(Stored items)

»»

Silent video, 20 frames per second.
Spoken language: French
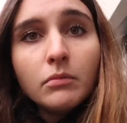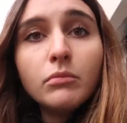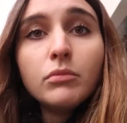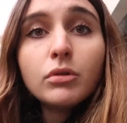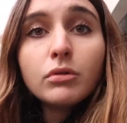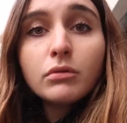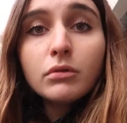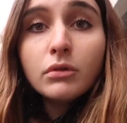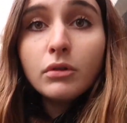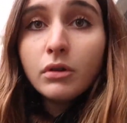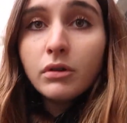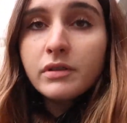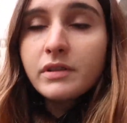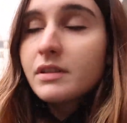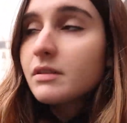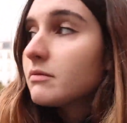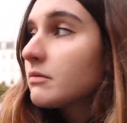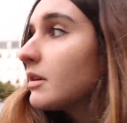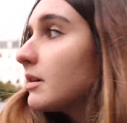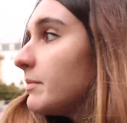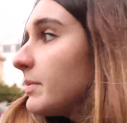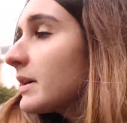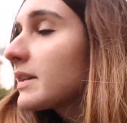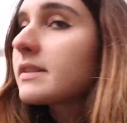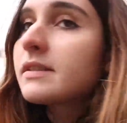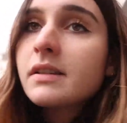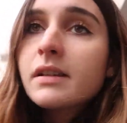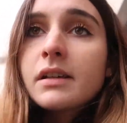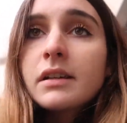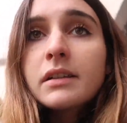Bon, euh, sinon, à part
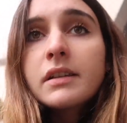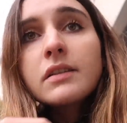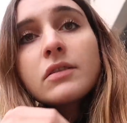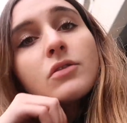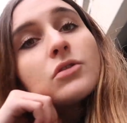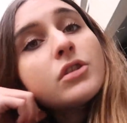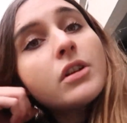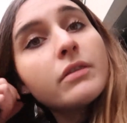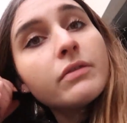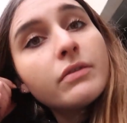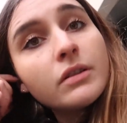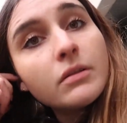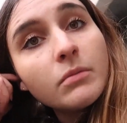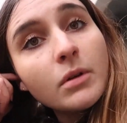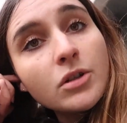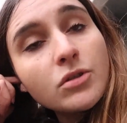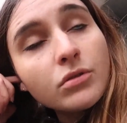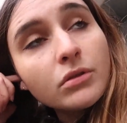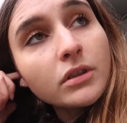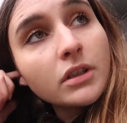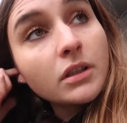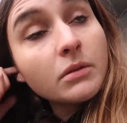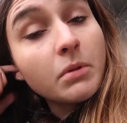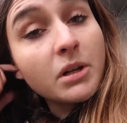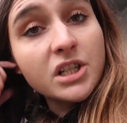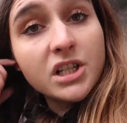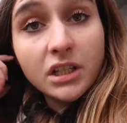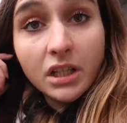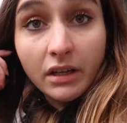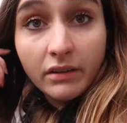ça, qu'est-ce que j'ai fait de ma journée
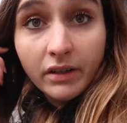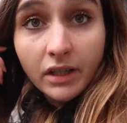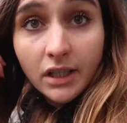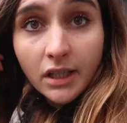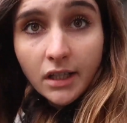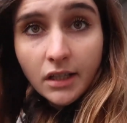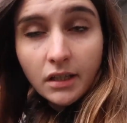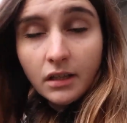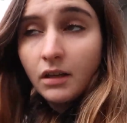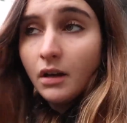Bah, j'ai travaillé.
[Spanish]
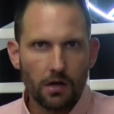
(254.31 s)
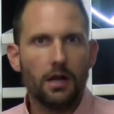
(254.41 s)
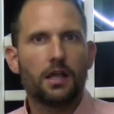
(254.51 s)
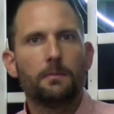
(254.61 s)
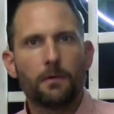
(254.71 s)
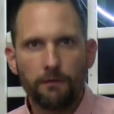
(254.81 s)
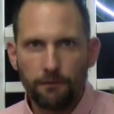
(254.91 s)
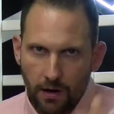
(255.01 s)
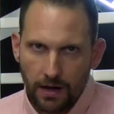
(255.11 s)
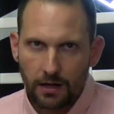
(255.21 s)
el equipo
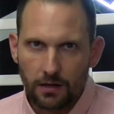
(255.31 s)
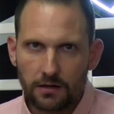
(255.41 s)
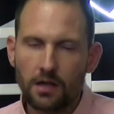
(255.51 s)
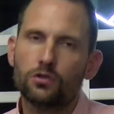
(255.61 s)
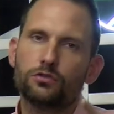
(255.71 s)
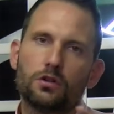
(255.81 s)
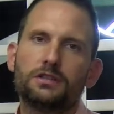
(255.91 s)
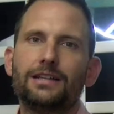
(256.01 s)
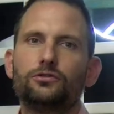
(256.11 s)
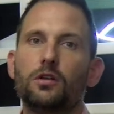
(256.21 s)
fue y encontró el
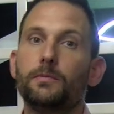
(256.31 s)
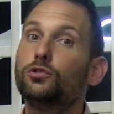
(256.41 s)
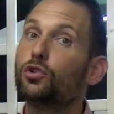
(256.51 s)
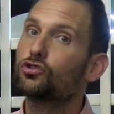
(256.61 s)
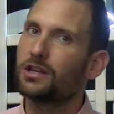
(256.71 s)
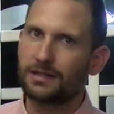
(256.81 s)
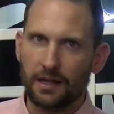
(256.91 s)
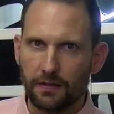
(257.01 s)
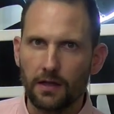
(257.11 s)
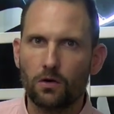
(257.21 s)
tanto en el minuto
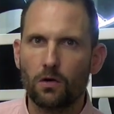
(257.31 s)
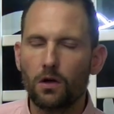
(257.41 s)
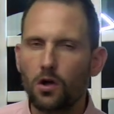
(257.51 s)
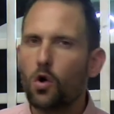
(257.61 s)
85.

««

Output all the entries above verbatim, please. No images.

Silent video, 20 frames per second.
Spoken language: French
Bon, euh, sinon, à part
ça, qu'est-ce que j'ai fait de ma journée
Bah, j'ai travaillé.
[Spanish]
(254.31 s)
(254.41 s)
(254.51 s)
(254.61 s)
(254.71 s)
(254.81 s)
(254.91 s)
(255.01 s)
(255.11 s)
(255.21 s)
el equipo
(255.31 s)
(255.41 s)
(255.51 s)
(255.61 s)
(255.71 s)
(255.81 s)
(255.91 s)
(256.01 s)
(256.11 s)
(256.21 s)
fue y encontró el
(256.31 s)
(256.41 s)
(256.51 s)
(256.61 s)
(256.71 s)
(256.81 s)
(256.91 s)
(257.01 s)
(257.11 s)
(257.21 s)
tanto en el minuto
(257.31 s)
(257.41 s)
(257.51 s)
(257.61 s)
85.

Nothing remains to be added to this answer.